PODSUMOWANIE ROKU 2010 W USA

W OPARCIU O WYNIKI SPRZEDAŻY SIECI DIAMOND COMIC DISTRUBUTORS

 

Jeśli wierzyć obrotom największego amerykańskiego dystrybutora komiksów (DCD), rynek w Stanach Zjednoczonych znalazł się w impasie. Być może oscylujący granicach 3,5% spadek sprzedaży – w porównaniu z rokiem ubiegłym – nie jest jeszcze powodem do wyrokowania, że za Oceanem sytuacja kolorowych zeszytów się pogarsza, zresztą czwarty kwartał wyróżniał nawet wzrost sprzedaży, nie mniej warto zwrócić na przyszłość na ten fakt uwagę.

Rok 2010 należał do Marvela, który znacząco przebił DC zarówno pod względem liczby wydanych egzemplarzy komiksów (przewaga ta sięga prawie 10%, co jest na tym poziomie przewagą wyraźną), jak również pod względem przychodu (tutaj przewaga bliska jest granicy 8%).
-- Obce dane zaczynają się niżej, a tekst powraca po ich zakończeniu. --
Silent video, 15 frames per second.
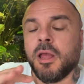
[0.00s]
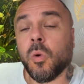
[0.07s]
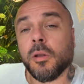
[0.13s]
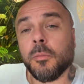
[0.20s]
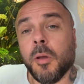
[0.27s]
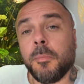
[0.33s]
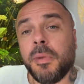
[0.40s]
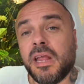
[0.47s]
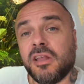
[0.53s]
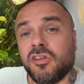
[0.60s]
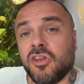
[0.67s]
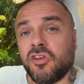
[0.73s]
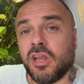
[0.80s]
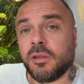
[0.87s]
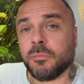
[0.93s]
One of my biggest
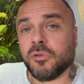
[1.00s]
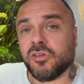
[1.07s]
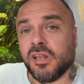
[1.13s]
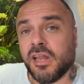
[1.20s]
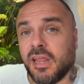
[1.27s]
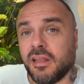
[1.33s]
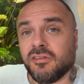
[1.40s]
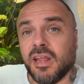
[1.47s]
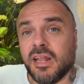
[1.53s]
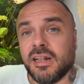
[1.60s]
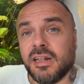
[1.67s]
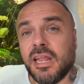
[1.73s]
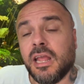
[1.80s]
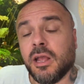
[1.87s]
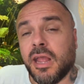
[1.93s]
achievements in here is
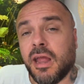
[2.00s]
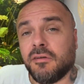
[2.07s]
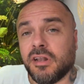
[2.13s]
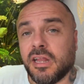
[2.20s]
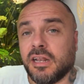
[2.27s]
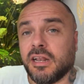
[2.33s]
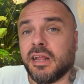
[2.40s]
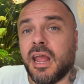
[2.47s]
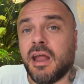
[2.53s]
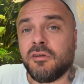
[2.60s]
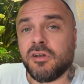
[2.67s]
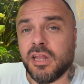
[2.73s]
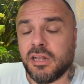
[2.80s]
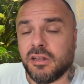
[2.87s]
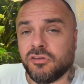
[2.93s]
getting Neocaridina and
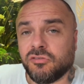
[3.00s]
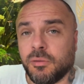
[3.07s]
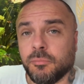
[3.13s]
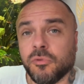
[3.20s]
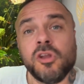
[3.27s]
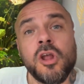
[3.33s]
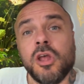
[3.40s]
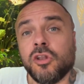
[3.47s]
Caridina shrimps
Wyniki udziału w rynku pięciu największy sprzedawców przedstawia tabela poniżej.

Marvel zajął dwa pierwsze miejsca w rankingu najlepiej sprzedających się zeszytów, choć w pierwszej dziesiątce karty zostały rozdane równo pomiędzy dwa największe amerykańskie wydawnictwa. Zwyciężył pierwszy odcinek „Avengers” do scenariusza Briana Michaela Bendisa i z rysunkami Johna Rokity Jra. – serii wydanej pod szyldem „Heroic Age”, nowego brandu Domu Pomysłów. Zresztą pierwszy odcinek „X-Men” również oznakowany został chwytliwie brzmiącym tytułem. Z kolei DC najwięcej zyskało na zakończeniu eventu „Blackest Night” i rozpoczęciu kolejnego – „Brightest Day”, co ewidentnie wskazuje na to, że Amerykanie zdecydowanie lubią czytać tego typu historie. Dziesiąte miejsce wskazuje, że czytelnicy nie pozostali obojętni losom Batmana przeniesionego przez Darkseida w odległą przeszłość. Pierwszy odcinek mini-serii pisanej przez Granta Morrisona „Return of Bruce Wayne” broni niejako honoru klasycznych bohaterów DC.
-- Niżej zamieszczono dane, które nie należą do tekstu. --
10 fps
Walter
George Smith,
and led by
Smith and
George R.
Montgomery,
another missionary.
Wyniki rankingu najlepiej sprzedających się wydań zbiorczych nie odpowiadają wcale rozkładowi, o którym była mowa wyżej. Połowę stawki – w tym miejsce pierwsze – zgarnęły tomy „Żywych Trupów” wydawanych przez Image. Na szycie znajduje się reprint pierwszego trade’a „Dni utracone”. Jasnym jest, że taki wynik jest rezultatem sukcesu serialu telewizyjnego, opartego na serii pisanej przez Roberta Kirkmana, który nie tylko stał się hitem stacji AMC, ale równocześnie przełożył się na zainteresowanie komiksem. Drugie miejsce zajęło zbiorcze wydanie „Kick-Assa” Marka Millara i Johna Romity Jra., bez wątpienia pokłosie przeniesienia komiksowych kadrów na filmowe klatki, jedyny tytuł w zestawieniu sygnowany logo Marvela, swoją drogą najdroższy komiks w całym zestawieniu. Trzy pozycje okupują komiksy opublikowane przez Oni Press, wydawcę „Scotta Pilgrima” Bryana Lee O’Malley’a. Po raz kolejny wydać, że Hollywood ma wpływ na sprzedaż komiksów. Honoru DC broni lokujący się na piątym miejscu „Superman: Earth One” J. Michaela Straczyńskiego i Shane’a Davisa.

Ciekawym wnioskiem nasuwającym się po rzuceniu okiem na wyżej przedstawiony ranking, jest sprzężenie zwrotne między sprzedażą komiksów i przenoszeniem ich na duży i mały ekran. Adaptacja poczytnej serii o zombie (w zeszłym roku aż trzy tomy znalazły się w pierwszej dziesiątce) na serial telewizyjny nie tylko zapewniła sukces temu drugiemu, lecz również ściągnęła widzów do sklepów z komiksami. Podobny efekt jest widoczny w przypadku „Kic-Assa” oraz „Scotta Pilgrima”. Sukces historii samozwańczego superbohatera przełożył się również na zapowiadaną kontynuację jego przygód – zarówno w formie statycznych obrazków jak również dynamicznych kadrów. Na marginesie warto zauważyć, że John Romita Jr. wybiera do zilustrowania same topowe pozycje.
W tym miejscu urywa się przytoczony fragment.